= What is needed =
Every single entry must be restated word for word.

= Records for this task =
_ _ _ _

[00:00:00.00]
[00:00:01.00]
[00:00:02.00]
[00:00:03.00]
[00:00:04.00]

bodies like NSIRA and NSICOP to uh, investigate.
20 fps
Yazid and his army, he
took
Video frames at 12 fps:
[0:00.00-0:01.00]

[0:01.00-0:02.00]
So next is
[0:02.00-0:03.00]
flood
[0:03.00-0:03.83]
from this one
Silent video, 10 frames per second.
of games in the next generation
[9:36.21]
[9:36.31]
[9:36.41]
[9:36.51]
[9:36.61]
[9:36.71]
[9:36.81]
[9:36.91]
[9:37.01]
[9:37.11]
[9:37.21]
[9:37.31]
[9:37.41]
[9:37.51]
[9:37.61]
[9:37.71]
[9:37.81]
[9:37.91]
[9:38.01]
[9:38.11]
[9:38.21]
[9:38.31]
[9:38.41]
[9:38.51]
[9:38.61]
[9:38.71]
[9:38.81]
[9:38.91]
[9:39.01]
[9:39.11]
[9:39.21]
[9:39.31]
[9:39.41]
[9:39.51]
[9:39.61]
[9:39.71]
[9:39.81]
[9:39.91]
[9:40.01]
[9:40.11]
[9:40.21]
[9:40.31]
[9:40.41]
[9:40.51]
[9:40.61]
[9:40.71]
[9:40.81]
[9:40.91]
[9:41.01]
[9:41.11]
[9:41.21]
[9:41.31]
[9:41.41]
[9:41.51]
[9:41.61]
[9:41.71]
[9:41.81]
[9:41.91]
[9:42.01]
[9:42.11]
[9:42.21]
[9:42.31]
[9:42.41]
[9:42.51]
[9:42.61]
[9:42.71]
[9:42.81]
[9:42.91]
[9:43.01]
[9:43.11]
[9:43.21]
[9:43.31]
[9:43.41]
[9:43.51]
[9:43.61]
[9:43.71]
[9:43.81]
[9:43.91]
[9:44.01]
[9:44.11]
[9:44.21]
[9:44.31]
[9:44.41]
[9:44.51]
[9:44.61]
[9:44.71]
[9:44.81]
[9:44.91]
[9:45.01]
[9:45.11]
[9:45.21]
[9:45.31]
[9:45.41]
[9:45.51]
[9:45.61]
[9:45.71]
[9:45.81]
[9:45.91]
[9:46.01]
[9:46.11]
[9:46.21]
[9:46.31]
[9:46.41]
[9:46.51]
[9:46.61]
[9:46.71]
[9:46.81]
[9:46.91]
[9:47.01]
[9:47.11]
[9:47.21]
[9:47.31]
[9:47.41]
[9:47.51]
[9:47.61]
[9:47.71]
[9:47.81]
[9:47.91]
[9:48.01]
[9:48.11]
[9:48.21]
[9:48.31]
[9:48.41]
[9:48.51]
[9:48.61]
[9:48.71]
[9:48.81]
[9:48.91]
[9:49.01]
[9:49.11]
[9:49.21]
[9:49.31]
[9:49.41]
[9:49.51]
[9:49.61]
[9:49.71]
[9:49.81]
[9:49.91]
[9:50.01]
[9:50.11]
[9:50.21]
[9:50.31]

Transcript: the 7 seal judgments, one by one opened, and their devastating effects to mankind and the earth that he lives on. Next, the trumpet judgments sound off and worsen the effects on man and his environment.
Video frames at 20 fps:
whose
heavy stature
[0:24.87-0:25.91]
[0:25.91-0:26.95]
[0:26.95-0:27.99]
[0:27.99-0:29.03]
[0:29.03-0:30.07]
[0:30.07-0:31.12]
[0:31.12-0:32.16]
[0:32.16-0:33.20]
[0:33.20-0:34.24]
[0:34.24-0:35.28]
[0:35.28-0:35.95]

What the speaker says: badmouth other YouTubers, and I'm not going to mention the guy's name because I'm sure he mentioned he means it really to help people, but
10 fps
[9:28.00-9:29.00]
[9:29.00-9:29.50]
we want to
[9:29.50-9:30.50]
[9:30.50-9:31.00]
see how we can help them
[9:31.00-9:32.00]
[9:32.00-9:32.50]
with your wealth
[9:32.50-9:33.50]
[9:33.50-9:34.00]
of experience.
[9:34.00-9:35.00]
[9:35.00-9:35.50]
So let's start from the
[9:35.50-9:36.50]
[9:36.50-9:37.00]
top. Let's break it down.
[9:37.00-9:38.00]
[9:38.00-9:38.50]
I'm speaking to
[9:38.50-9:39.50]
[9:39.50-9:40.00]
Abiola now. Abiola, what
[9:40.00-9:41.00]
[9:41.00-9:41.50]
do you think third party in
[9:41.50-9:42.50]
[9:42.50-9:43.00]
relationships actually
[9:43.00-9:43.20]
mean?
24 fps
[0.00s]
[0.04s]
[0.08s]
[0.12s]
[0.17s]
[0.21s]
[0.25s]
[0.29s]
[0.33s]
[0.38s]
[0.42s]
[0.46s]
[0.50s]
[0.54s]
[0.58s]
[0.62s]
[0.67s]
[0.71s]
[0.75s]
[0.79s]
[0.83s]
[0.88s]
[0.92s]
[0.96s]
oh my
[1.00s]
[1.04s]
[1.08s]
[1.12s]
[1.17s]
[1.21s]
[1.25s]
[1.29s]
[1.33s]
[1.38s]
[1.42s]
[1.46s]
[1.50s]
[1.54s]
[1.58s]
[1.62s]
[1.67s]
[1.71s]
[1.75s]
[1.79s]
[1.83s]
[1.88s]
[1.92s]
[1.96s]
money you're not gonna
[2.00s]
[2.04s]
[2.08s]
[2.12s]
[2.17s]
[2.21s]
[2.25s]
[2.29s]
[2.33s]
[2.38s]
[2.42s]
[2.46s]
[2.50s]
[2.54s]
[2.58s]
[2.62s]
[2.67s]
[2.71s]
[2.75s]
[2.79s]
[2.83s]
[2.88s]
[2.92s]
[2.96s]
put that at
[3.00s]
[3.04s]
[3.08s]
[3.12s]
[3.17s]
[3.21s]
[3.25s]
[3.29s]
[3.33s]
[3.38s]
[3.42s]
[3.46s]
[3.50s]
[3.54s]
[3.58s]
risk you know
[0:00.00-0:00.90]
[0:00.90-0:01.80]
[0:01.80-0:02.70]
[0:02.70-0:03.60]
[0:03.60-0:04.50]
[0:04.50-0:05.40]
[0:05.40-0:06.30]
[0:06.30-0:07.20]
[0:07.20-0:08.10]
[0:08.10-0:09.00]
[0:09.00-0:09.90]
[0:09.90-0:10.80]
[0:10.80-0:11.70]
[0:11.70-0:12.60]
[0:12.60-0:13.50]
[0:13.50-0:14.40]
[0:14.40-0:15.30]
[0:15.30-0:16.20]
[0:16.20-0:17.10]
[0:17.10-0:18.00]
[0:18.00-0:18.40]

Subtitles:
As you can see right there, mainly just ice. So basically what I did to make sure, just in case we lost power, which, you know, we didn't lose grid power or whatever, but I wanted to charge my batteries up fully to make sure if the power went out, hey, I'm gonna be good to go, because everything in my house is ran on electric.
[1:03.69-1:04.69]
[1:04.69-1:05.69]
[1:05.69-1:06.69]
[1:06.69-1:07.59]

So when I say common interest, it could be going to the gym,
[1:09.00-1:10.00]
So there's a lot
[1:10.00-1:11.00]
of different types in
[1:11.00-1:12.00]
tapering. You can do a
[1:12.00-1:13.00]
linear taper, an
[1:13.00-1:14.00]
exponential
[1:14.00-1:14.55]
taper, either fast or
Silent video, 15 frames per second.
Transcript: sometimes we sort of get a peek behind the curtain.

_ _ _ _

= Solution for this task =
[00:00:00.00]
[00:00:01.00]
[00:00:02.00]
[00:00:03.00]
[00:00:04.00]

bodies like NSIRA and NSICOP to uh, investigate.
20 fps
Yazid and his army, he
took
Video frames at 12 fps:
[0:00.00-0:01.00]

[0:01.00-0:02.00]
So next is
[0:02.00-0:03.00]
flood
[0:03.00-0:03.83]
from this one
Silent video, 10 frames per second.
of games in the next generation
[9:36.21]
[9:36.31]
[9:36.41]
[9:36.51]
[9:36.61]
[9:36.71]
[9:36.81]
[9:36.91]
[9:37.01]
[9:37.11]
[9:37.21]
[9:37.31]
[9:37.41]
[9:37.51]
[9:37.61]
[9:37.71]
[9:37.81]
[9:37.91]
[9:38.01]
[9:38.11]
[9:38.21]
[9:38.31]
[9:38.41]
[9:38.51]
[9:38.61]
[9:38.71]
[9:38.81]
[9:38.91]
[9:39.01]
[9:39.11]
[9:39.21]
[9:39.31]
[9:39.41]
[9:39.51]
[9:39.61]
[9:39.71]
[9:39.81]
[9:39.91]
[9:40.01]
[9:40.11]
[9:40.21]
[9:40.31]
[9:40.41]
[9:40.51]
[9:40.61]
[9:40.71]
[9:40.81]
[9:40.91]
[9:41.01]
[9:41.11]
[9:41.21]
[9:41.31]
[9:41.41]
[9:41.51]
[9:41.61]
[9:41.71]
[9:41.81]
[9:41.91]
[9:42.01]
[9:42.11]
[9:42.21]
[9:42.31]
[9:42.41]
[9:42.51]
[9:42.61]
[9:42.71]
[9:42.81]
[9:42.91]
[9:43.01]
[9:43.11]
[9:43.21]
[9:43.31]
[9:43.41]
[9:43.51]
[9:43.61]
[9:43.71]
[9:43.81]
[9:43.91]
[9:44.01]
[9:44.11]
[9:44.21]
[9:44.31]
[9:44.41]
[9:44.51]
[9:44.61]
[9:44.71]
[9:44.81]
[9:44.91]
[9:45.01]
[9:45.11]
[9:45.21]
[9:45.31]
[9:45.41]
[9:45.51]
[9:45.61]
[9:45.71]
[9:45.81]
[9:45.91]
[9:46.01]
[9:46.11]
[9:46.21]
[9:46.31]
[9:46.41]
[9:46.51]
[9:46.61]
[9:46.71]
[9:46.81]
[9:46.91]
[9:47.01]
[9:47.11]
[9:47.21]
[9:47.31]
[9:47.41]
[9:47.51]
[9:47.61]
[9:47.71]
[9:47.81]
[9:47.91]
[9:48.01]
[9:48.11]
[9:48.21]
[9:48.31]
[9:48.41]
[9:48.51]
[9:48.61]
[9:48.71]
[9:48.81]
[9:48.91]
[9:49.01]
[9:49.11]
[9:49.21]
[9:49.31]
[9:49.41]
[9:49.51]
[9:49.61]
[9:49.71]
[9:49.81]
[9:49.91]
[9:50.01]
[9:50.11]
[9:50.21]
[9:50.31]

Transcript: the 7 seal judgments, one by one opened, and their devastating effects to mankind and the earth that he lives on. Next, the trumpet judgments sound off and worsen the effects on man and his environment.
Video frames at 20 fps:
whose
heavy stature
[0:24.87-0:25.91]
[0:25.91-0:26.95]
[0:26.95-0:27.99]
[0:27.99-0:29.03]
[0:29.03-0:30.07]
[0:30.07-0:31.12]
[0:31.12-0:32.16]
[0:32.16-0:33.20]
[0:33.20-0:34.24]
[0:34.24-0:35.28]
[0:35.28-0:35.95]

What the speaker says: badmouth other YouTubers, and I'm not going to mention the guy's name because I'm sure he mentioned he means it really to help people, but
10 fps
[9:28.00-9:29.00]
[9:29.00-9:29.50]
we want to
[9:29.50-9:30.50]
[9:30.50-9:31.00]
see how we can help them
[9:31.00-9:32.00]
[9:32.00-9:32.50]
with your wealth
[9:32.50-9:33.50]
[9:33.50-9:34.00]
of experience.
[9:34.00-9:35.00]
[9:35.00-9:35.50]
So let's start from the
[9:35.50-9:36.50]
[9:36.50-9:37.00]
top. Let's break it down.
[9:37.00-9:38.00]
[9:38.00-9:38.50]
I'm speaking to
[9:38.50-9:39.50]
[9:39.50-9:40.00]
Abiola now. Abiola, what
[9:40.00-9:41.00]
[9:41.00-9:41.50]
do you think third party in
[9:41.50-9:42.50]
[9:42.50-9:43.00]
relationships actually
[9:43.00-9:43.20]
mean?
24 fps
[0.00s]
[0.04s]
[0.08s]
[0.12s]
[0.17s]
[0.21s]
[0.25s]
[0.29s]
[0.33s]
[0.38s]
[0.42s]
[0.46s]
[0.50s]
[0.54s]
[0.58s]
[0.62s]
[0.67s]
[0.71s]
[0.75s]
[0.79s]
[0.83s]
[0.88s]
[0.92s]
[0.96s]
oh my
[1.00s]
[1.04s]
[1.08s]
[1.12s]
[1.17s]
[1.21s]
[1.25s]
[1.29s]
[1.33s]
[1.38s]
[1.42s]
[1.46s]
[1.50s]
[1.54s]
[1.58s]
[1.62s]
[1.67s]
[1.71s]
[1.75s]
[1.79s]
[1.83s]
[1.88s]
[1.92s]
[1.96s]
money you're not gonna
[2.00s]
[2.04s]
[2.08s]
[2.12s]
[2.17s]
[2.21s]
[2.25s]
[2.29s]
[2.33s]
[2.38s]
[2.42s]
[2.46s]
[2.50s]
[2.54s]
[2.58s]
[2.62s]
[2.67s]
[2.71s]
[2.75s]
[2.79s]
[2.83s]
[2.88s]
[2.92s]
[2.96s]
put that at
[3.00s]
[3.04s]
[3.08s]
[3.12s]
[3.17s]
[3.21s]
[3.25s]
[3.29s]
[3.33s]
[3.38s]
[3.42s]
[3.46s]
[3.50s]
[3.54s]
[3.58s]
risk you know
[0:00.00-0:00.90]
[0:00.90-0:01.80]
[0:01.80-0:02.70]
[0:02.70-0:03.60]
[0:03.60-0:04.50]
[0:04.50-0:05.40]
[0:05.40-0:06.30]
[0:06.30-0:07.20]
[0:07.20-0:08.10]
[0:08.10-0:09.00]
[0:09.00-0:09.90]
[0:09.90-0:10.80]
[0:10.80-0:11.70]
[0:11.70-0:12.60]
[0:12.60-0:13.50]
[0:13.50-0:14.40]
[0:14.40-0:15.30]
[0:15.30-0:16.20]
[0:16.20-0:17.10]
[0:17.10-0:18.00]
[0:18.00-0:18.40]

Subtitles:
As you can see right there, mainly just ice. So basically what I did to make sure, just in case we lost power, which, you know, we didn't lose grid power or whatever, but I wanted to charge my batteries up fully to make sure if the power went out, hey, I'm gonna be good to go, because everything in my house is ran on electric.
[1:03.69-1:04.69]
[1:04.69-1:05.69]
[1:05.69-1:06.69]
[1:06.69-1:07.59]

So when I say common interest, it could be going to the gym,
[1:09.00-1:10.00]
So there's a lot
[1:10.00-1:11.00]
of different types in
[1:11.00-1:12.00]
tapering. You can do a
[1:12.00-1:13.00]
linear taper, an
[1:13.00-1:14.00]
exponential
[1:14.00-1:14.55]
taper, either fast or
Silent video, 15 frames per second.
Transcript: sometimes we sort of get a peek behind the curtain.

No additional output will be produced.